7 Hello. We need some posh birds and chaps to user trial prods for champneys. Can i put you down? I need your address and dob asap. Ta r




###### There are lots of things here that would give an indication that they are spam messages:
- References to money/bills
- Phone numbers

###### It could be that most of these messages are quite large and the other words are providing a greater probability from the non spam model data.
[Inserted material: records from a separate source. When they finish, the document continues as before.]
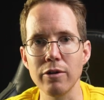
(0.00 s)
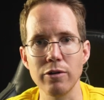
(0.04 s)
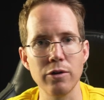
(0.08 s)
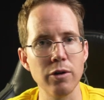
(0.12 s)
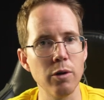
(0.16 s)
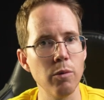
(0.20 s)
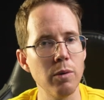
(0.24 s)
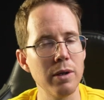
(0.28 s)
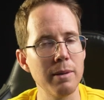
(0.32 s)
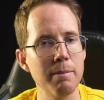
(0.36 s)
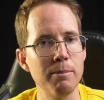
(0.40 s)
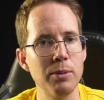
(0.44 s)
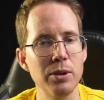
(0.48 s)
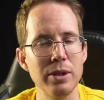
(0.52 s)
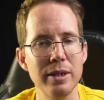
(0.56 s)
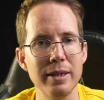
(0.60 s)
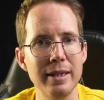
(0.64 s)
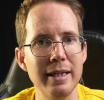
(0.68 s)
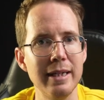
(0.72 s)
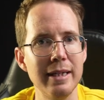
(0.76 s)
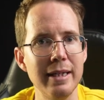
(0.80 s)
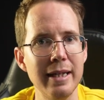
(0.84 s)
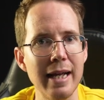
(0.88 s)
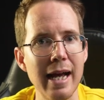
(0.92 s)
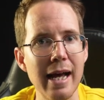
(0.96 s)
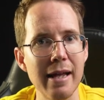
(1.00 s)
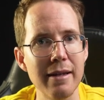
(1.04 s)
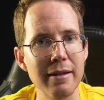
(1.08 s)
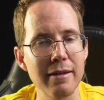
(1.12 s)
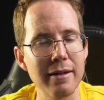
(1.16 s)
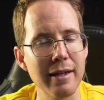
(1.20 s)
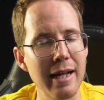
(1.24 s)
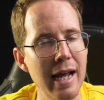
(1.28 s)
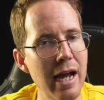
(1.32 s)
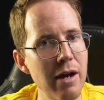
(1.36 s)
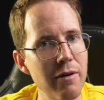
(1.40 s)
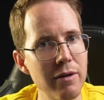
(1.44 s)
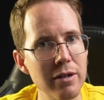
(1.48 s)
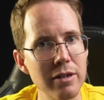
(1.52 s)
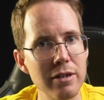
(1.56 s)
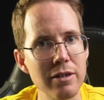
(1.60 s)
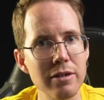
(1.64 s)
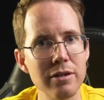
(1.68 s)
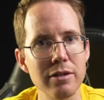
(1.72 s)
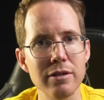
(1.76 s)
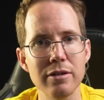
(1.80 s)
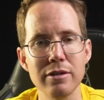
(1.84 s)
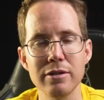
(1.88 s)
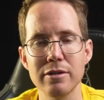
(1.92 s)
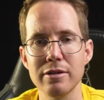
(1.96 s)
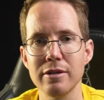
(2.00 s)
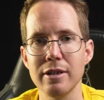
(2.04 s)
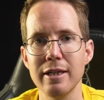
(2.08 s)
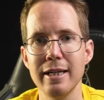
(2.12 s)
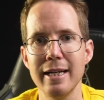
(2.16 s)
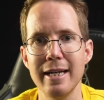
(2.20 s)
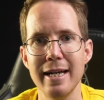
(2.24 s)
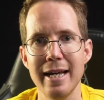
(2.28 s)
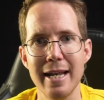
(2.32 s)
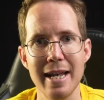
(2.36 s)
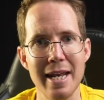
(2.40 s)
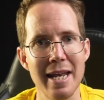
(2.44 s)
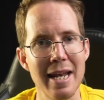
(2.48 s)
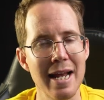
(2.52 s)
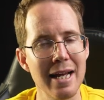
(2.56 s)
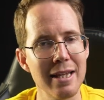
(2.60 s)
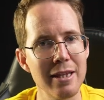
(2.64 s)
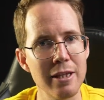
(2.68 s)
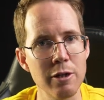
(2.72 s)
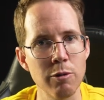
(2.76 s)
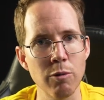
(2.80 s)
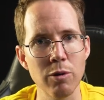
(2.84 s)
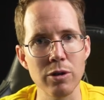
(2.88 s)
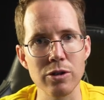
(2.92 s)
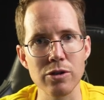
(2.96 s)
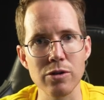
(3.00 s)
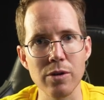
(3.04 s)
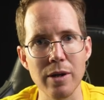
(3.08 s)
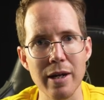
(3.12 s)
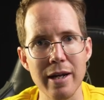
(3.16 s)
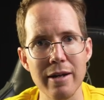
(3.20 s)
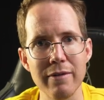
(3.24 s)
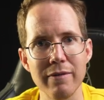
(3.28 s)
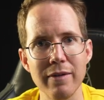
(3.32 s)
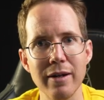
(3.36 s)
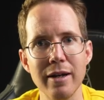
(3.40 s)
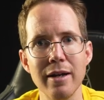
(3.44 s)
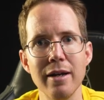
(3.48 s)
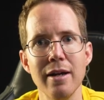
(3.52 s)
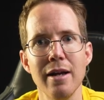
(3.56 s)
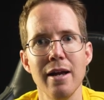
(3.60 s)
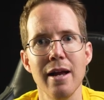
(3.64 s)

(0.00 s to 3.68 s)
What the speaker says: You don't want to put in any other characters, nothing whatsoever.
###### Or it could be that the words/numbers do not exist in the training model set.

###### We will now look at the one instance where the model assigned equal probabilities when the data was pre-labelled as not spam

In [47]:
unknown_spam_filter = incorrect['predicted'] == 'Equal probabilites calculated. Suggest human classify this!'
unknown_incorrect = incorrect[unknown_spam_filter]
unknown_incorrect['SMS'].values

array(['A Boy loved a gal. He propsd bt she didnt mind. He gv lv lttrs, Bt her frnds threw thm. Again d boy decided 2 aproach d gal , dt time a truck was speeding towards d gal. Wn it was about 2 hit d girl,d boy ran like hell n saved her. She asked \'hw cn u run so fast?\' D boy replied "Boost is d secret of my energy" n instantly d girl shouted "our energy" n Thy lived happily 2gthr drinking boost evrydy Moral of d story:- I hv free msgs:D;): gud ni8'],
      dtype=object)

###### This was labelled as ham in the dataset. Reading through it gives the impression this is an advert for a boost energy drink?. 
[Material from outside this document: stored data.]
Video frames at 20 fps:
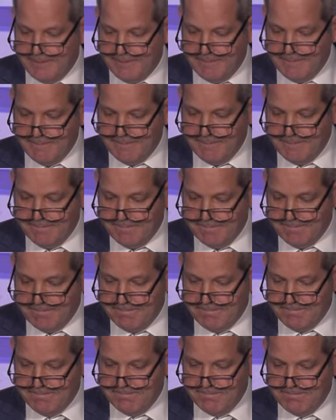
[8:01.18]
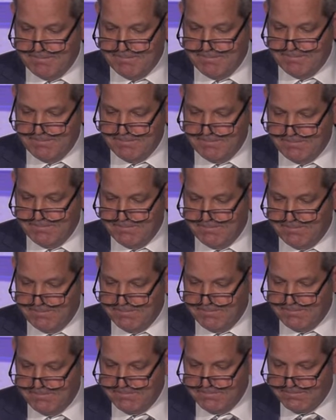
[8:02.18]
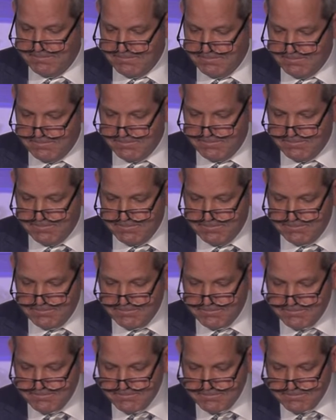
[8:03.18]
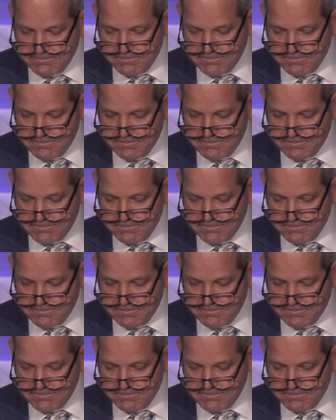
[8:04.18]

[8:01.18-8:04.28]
Nothing is said.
###### I think I would classify this a spam. Perhaps there is not 100% accuracy in the labelling?

### Conclusion

###### Limitations of the model:
> As with all supervised learning the model is only as good as the data input:
- Do we have enough data to be meaningful?
- Are the labels 100% correct?
- Should the messages be case sensitive (our model was case insensitive)?
- Should symbols be included?

###### A successful spam filter can utelise Naive Bayes to form a highly predictive model. 

###### Modern spam filters allow for humans to declare messages as spam / ham in real time updating and improving the predictive capability.

###### However there are limitations, scammers are well aware of the wide spread application of spam filters and often will try to evade detection. Lots of times this will include misspelling or irregular characters(e.g. 'c@$h 4 uGetNow').

###### This is in effect an arms race, and bayes statistics is at the heart of it.